> **Task goal**
An exact transcription of all the data is required, with every image removed.

>>>

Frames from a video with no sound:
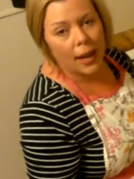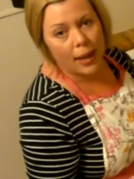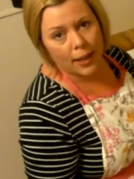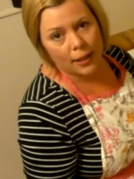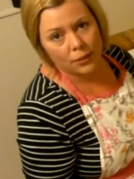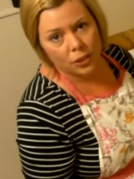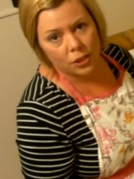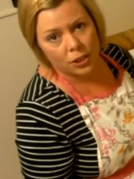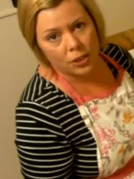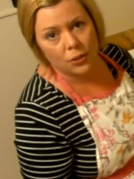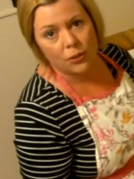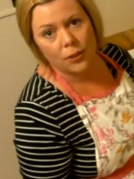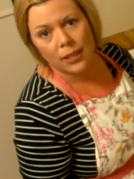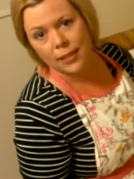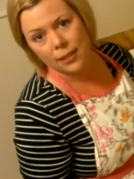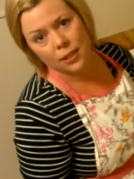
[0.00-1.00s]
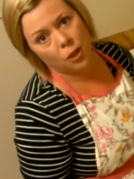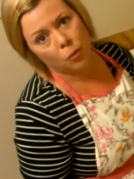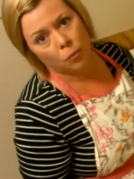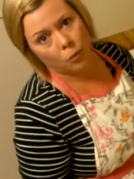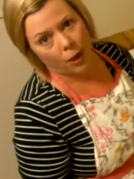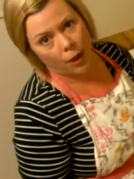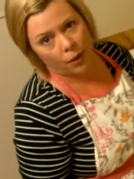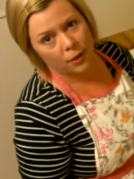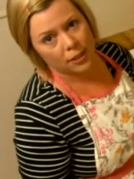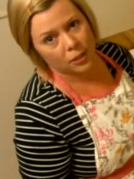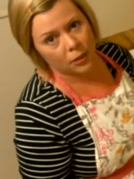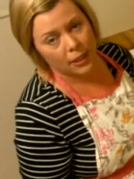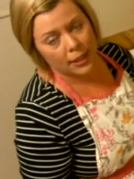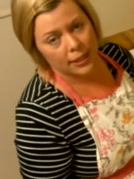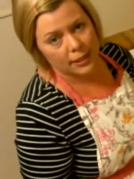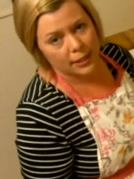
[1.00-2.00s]
high altitude, things don't brown
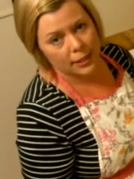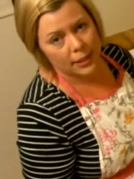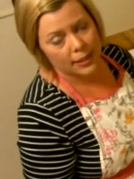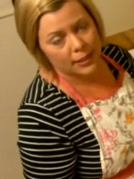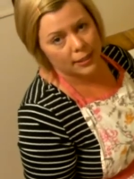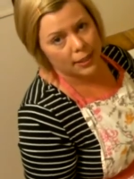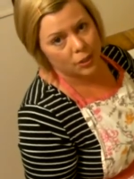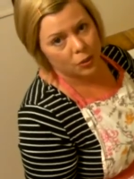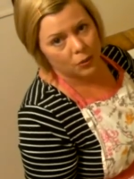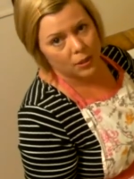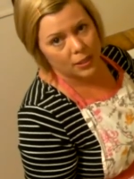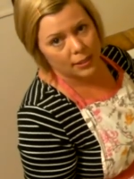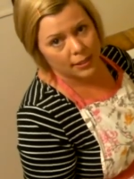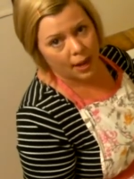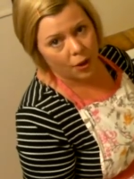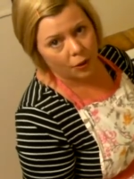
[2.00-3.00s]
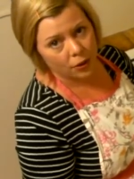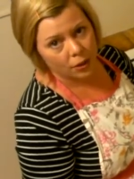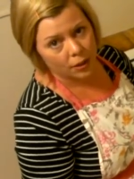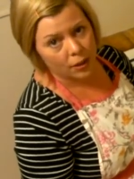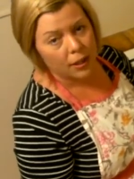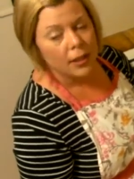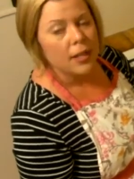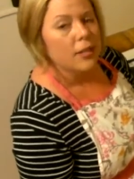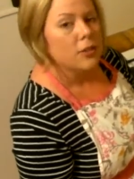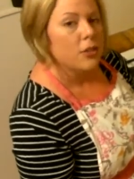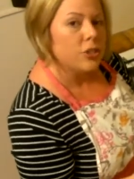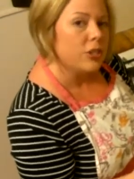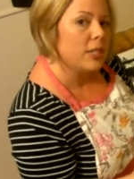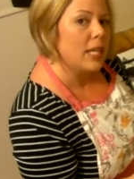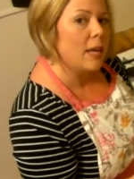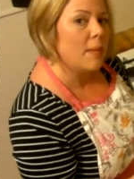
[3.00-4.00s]
as easily as they do in the south, so
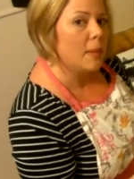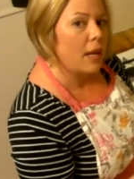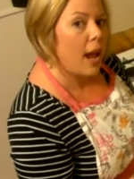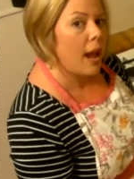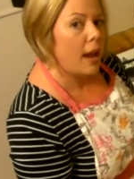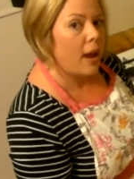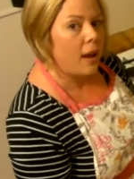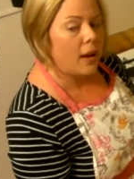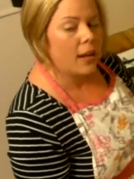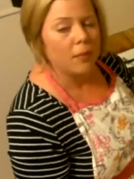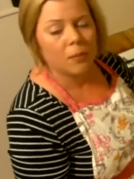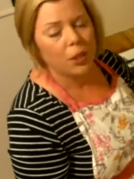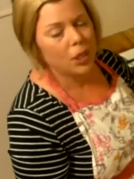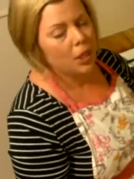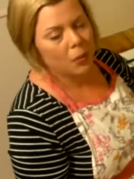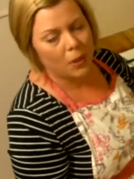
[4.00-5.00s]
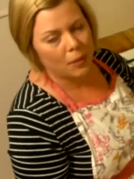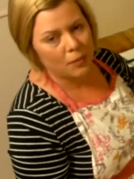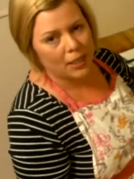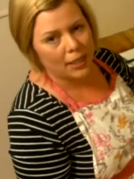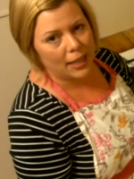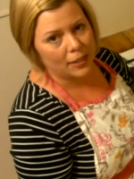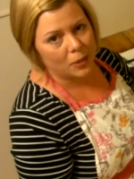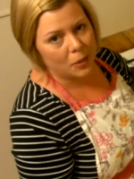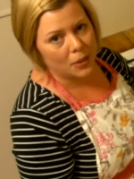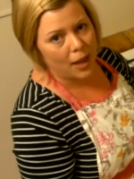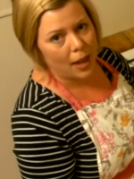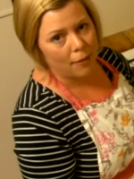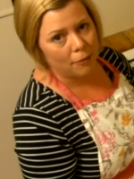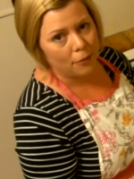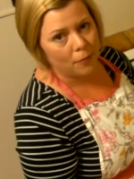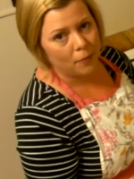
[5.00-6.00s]
just keep an eye on it. You don't want them to get too
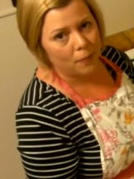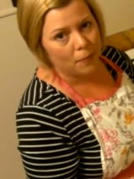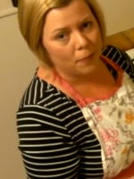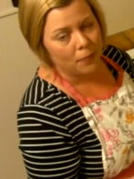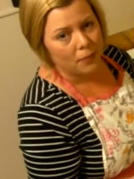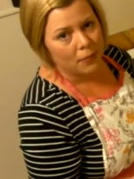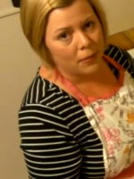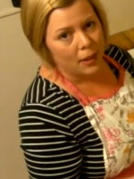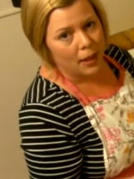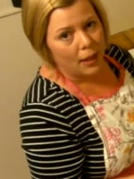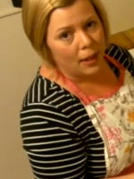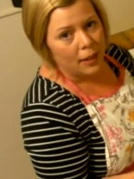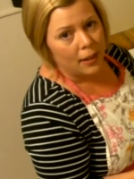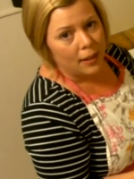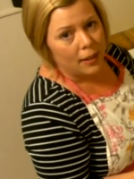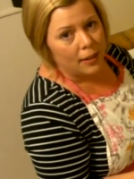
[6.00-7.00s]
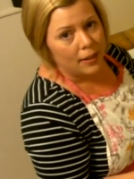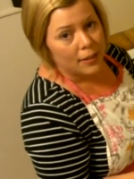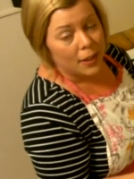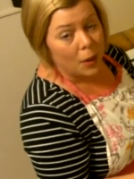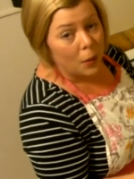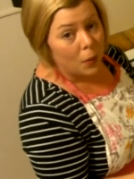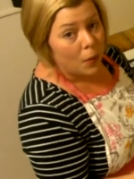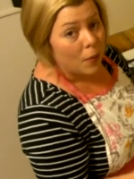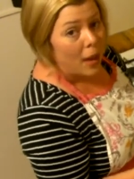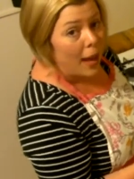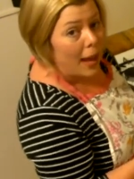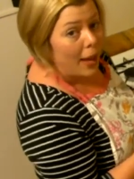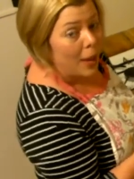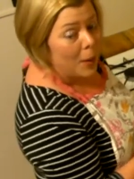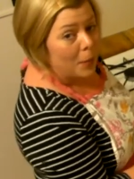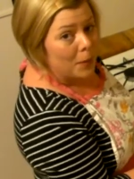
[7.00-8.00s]
tough. So
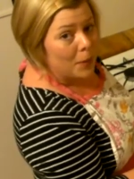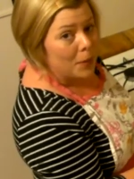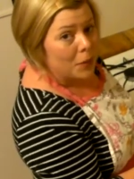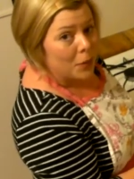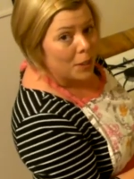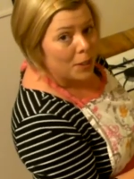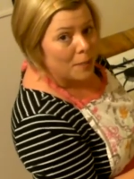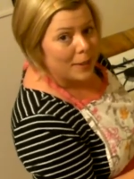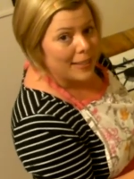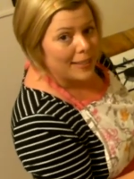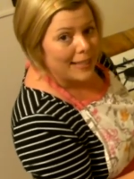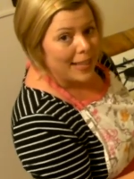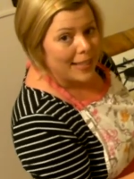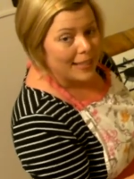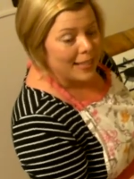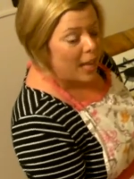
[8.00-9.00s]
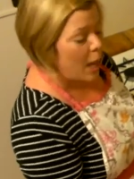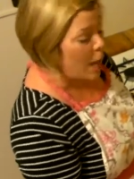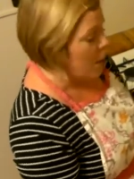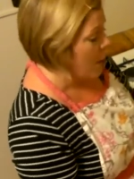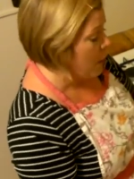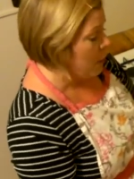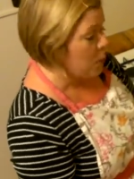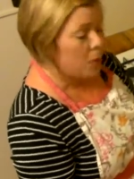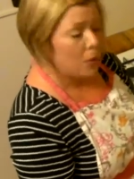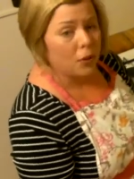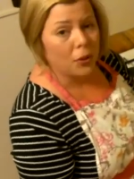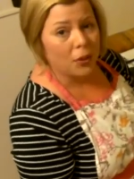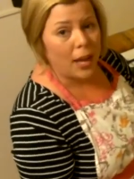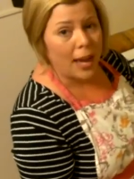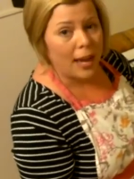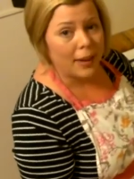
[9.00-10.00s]
I hope you enjoy your biscuits. I hope you
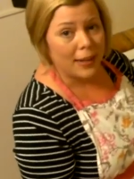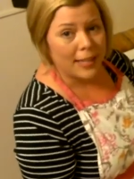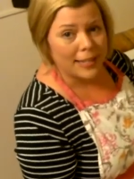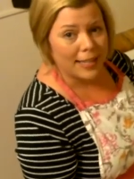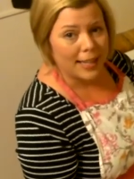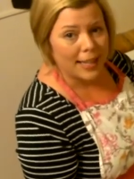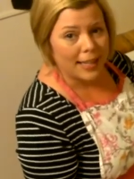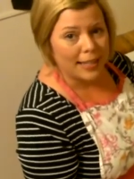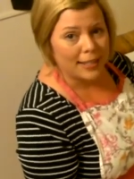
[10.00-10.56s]
learn how easy it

<<<

> **Answer section**
Frames from a video with no sound:
[0.00-1.00s]
[1.00-2.00s]
high altitude, things don't brown
[2.00-3.00s]
[3.00-4.00s]
as easily as they do in the south, so
[4.00-5.00s]
[5.00-6.00s]
just keep an eye on it. You don't want them to get too
[6.00-7.00s]
[7.00-8.00s]
tough. So
[8.00-9.00s]
[9.00-10.00s]
I hope you enjoy your biscuits. I hope you
[10.00-10.56s]
learn how easy it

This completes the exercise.